4. THE FIRST SONG THAT I EVER PERFORMED IN PUBLIC WAS … Hard to say it was so long ago, but it was likely something by Black Sabbath, Zeppelin, AC/DC or some similar band. I’ve mellowed out as far as the music I now write and play with the Flood Road Boys, in that I’m more into folk and roots music, but back then it was hard rock and metal all the way.
5. THE FIRST BAND I WAS EVER IN WAS … Hmmm, do garage bands count? Back in the 70’s, when I was playing sax, I got together with guys at school, including my buddy Vince Zandri (the Blisterz) and we would try wailin’ on different stuff. A little later, I took up the Fender Strat, and again school buddy Micheal Eck (Ramblin Jug Stompers), Todd Hurley (worked later as a roadie for Johnny Winter and others) and I formed a threesome that banged out tunes from the Go-Go’s, Journey, Zeppelin, the Cars and other bands. I don’t remember if we even had a name for ourselves back then. We would get the amps and mics set up at someone’s house or in the garage with the doors up, and rock out to the neighborhood. We were usually good for a couple hours, by which time we had maxed everyone out – including our families. Lots of fun back then. It was such a different time than things today, but, man, was it memorable.

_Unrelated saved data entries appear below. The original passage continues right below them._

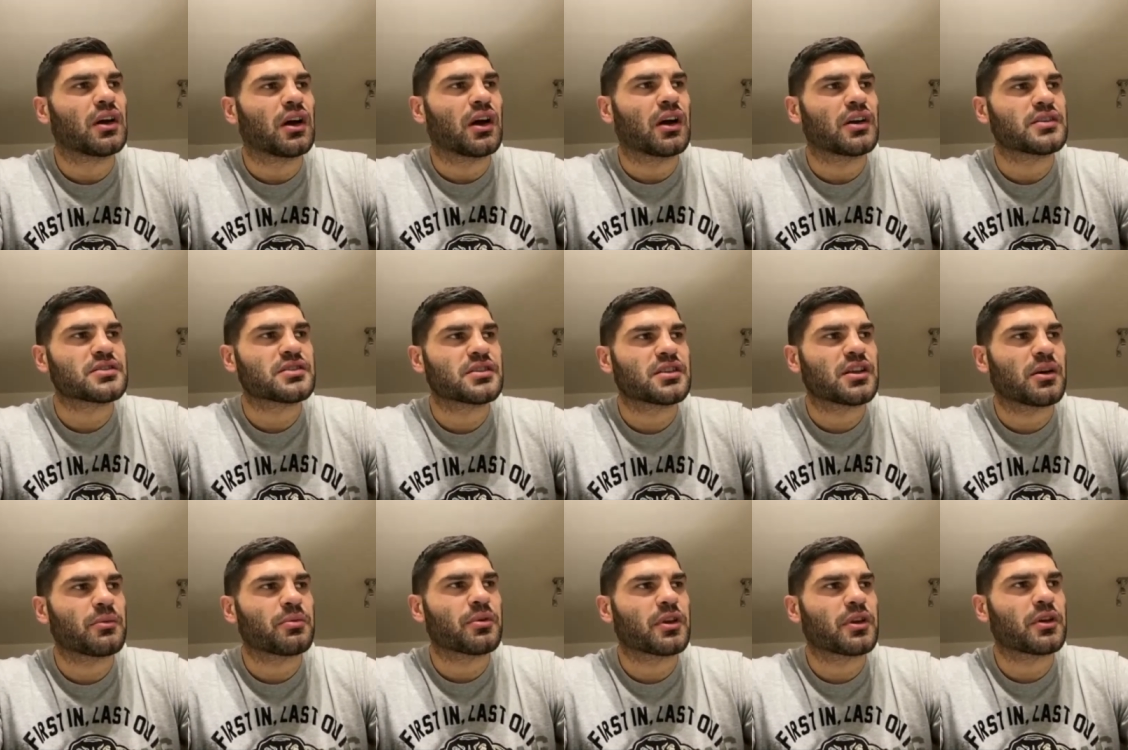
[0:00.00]
I
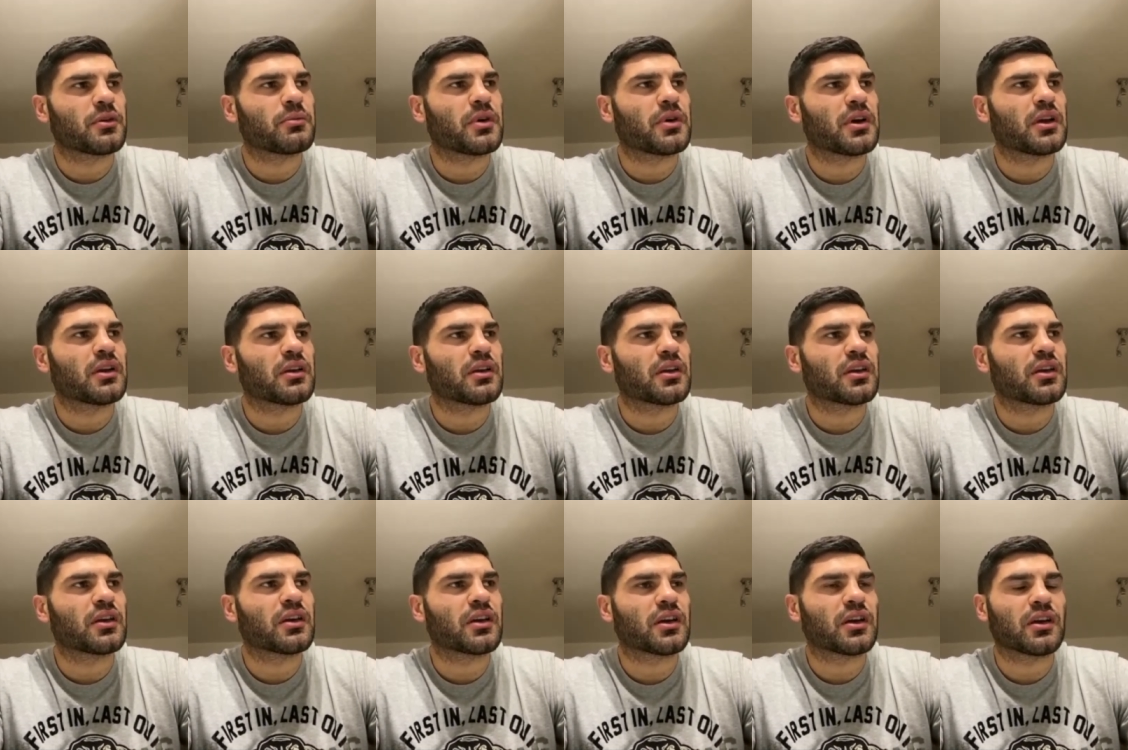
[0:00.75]
stopped him, and
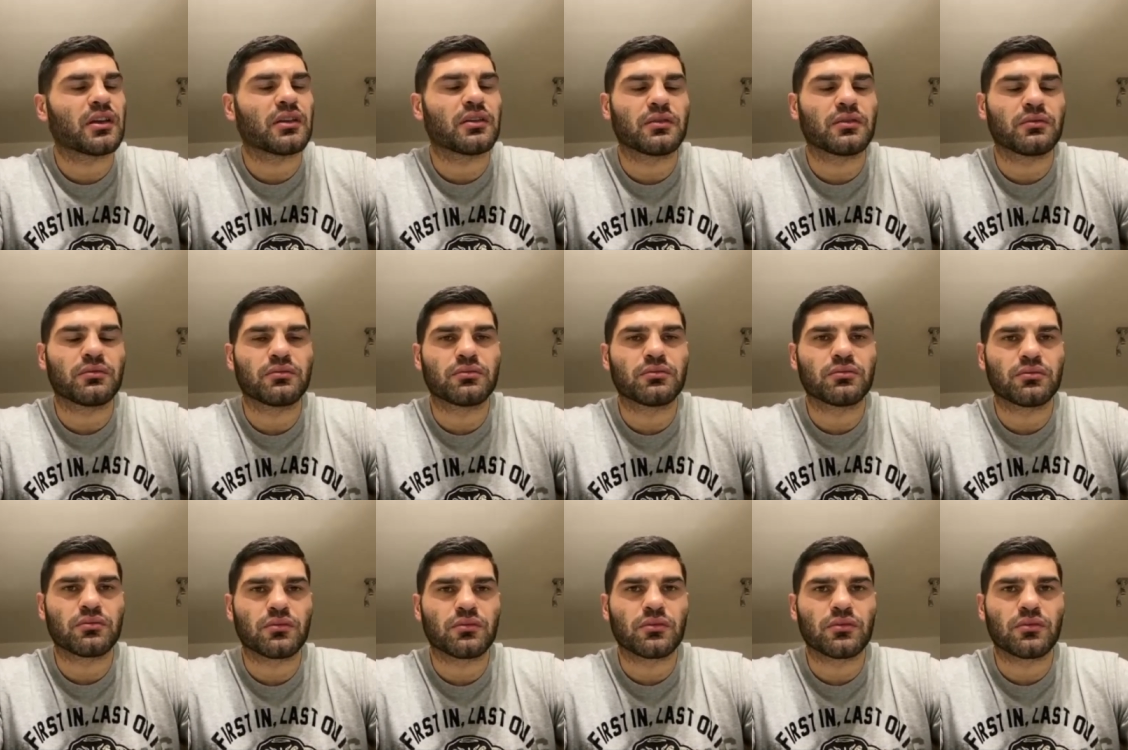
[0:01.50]
he had
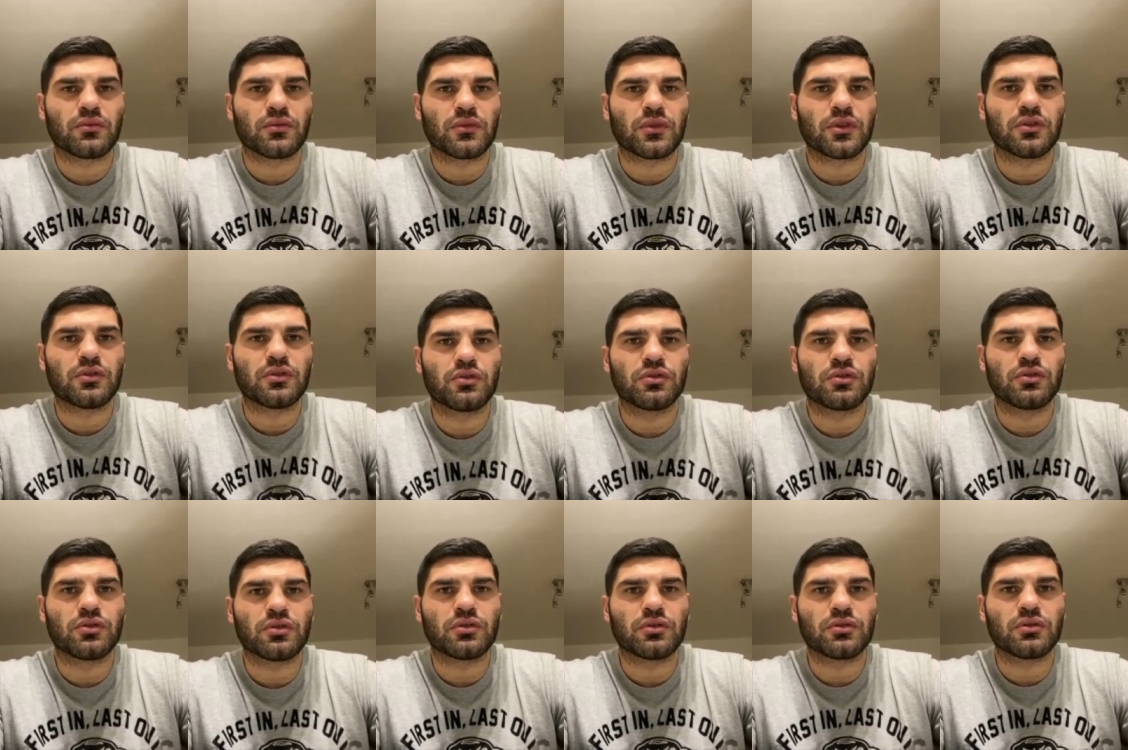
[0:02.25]

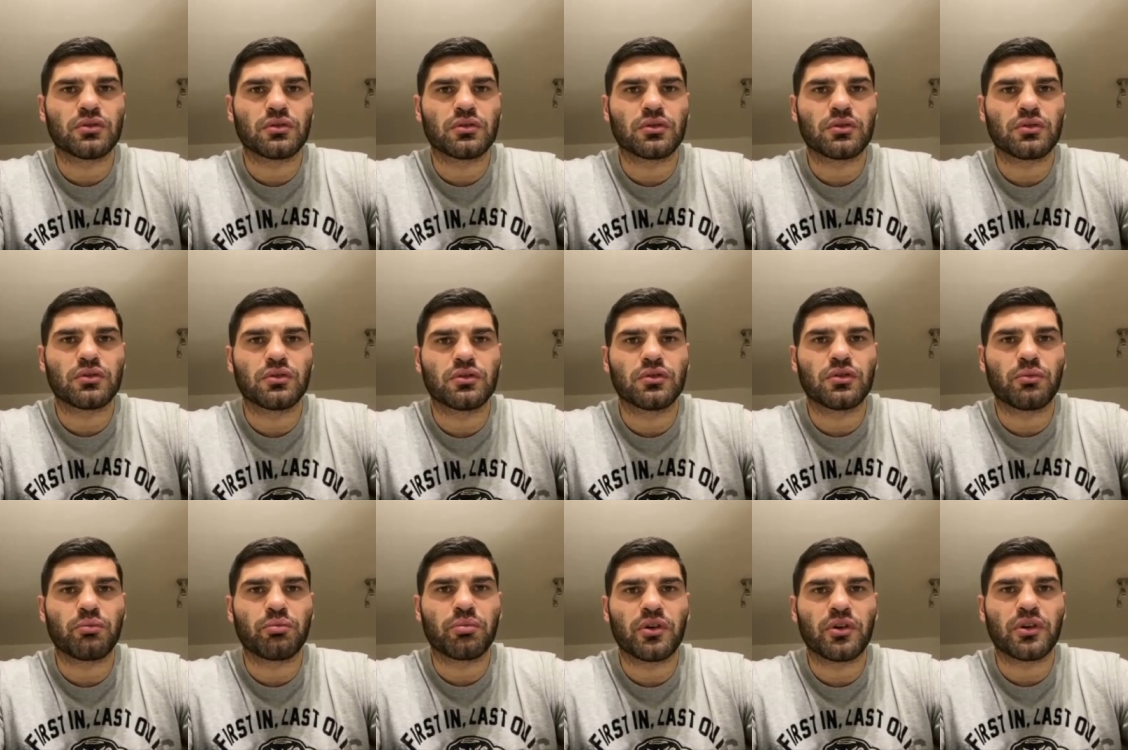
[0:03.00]
good good
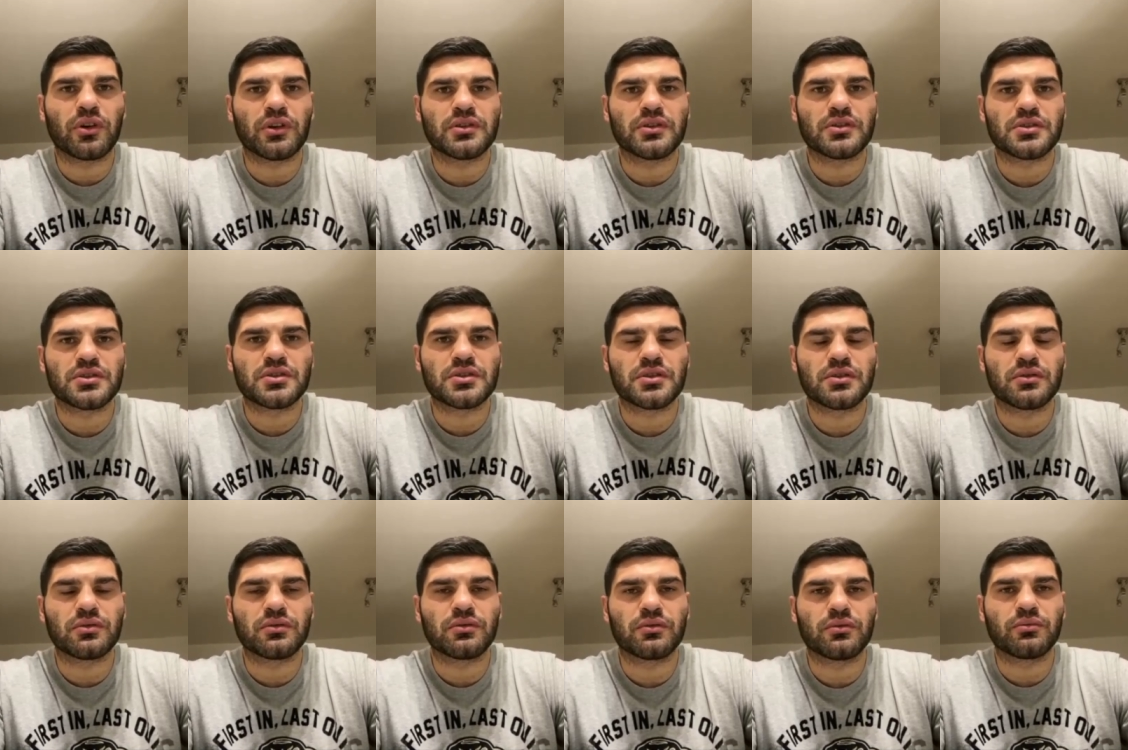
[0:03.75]
opponents
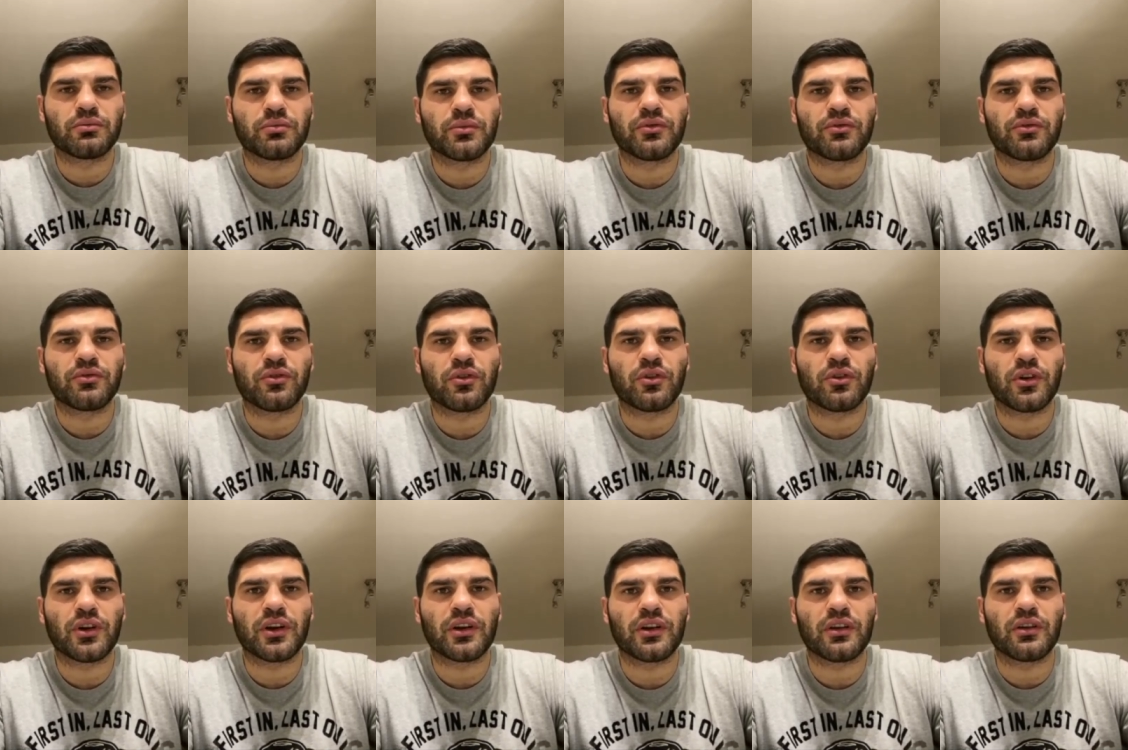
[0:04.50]

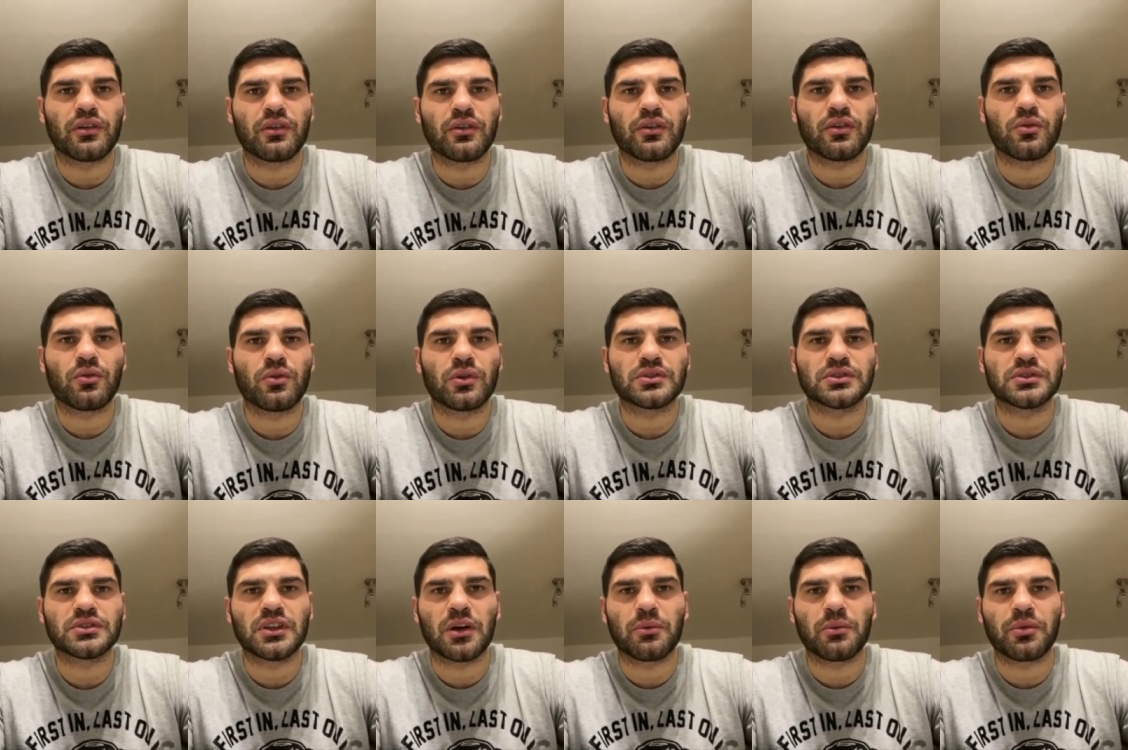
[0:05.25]
before, and no one
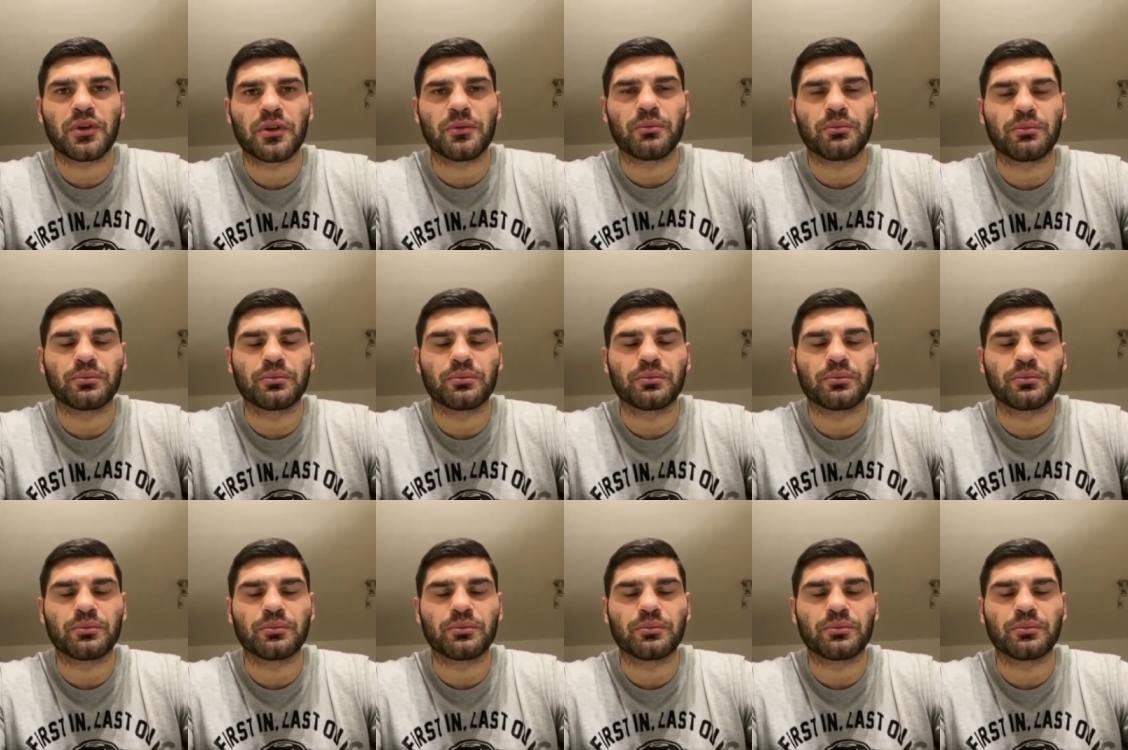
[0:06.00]
stopped him.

J. Peter Yakel joins the other members of the Flood Road Boys as the host band for the second annual Rhythm on the Ridge Roots Music Fest at Maple Ski Ridge in Rotterdam on Saturday. The music begins at 12noon, with such additional featured performers as the Red Haired Strangers, Fairview Avenue, Happy Balky & the Good Livin’, Ramblin Jug Stompers, Sweet Cider and others. Admission is $12; children under 12 free; $2 discount with any canned good donation to the Northeast regional Food Bank.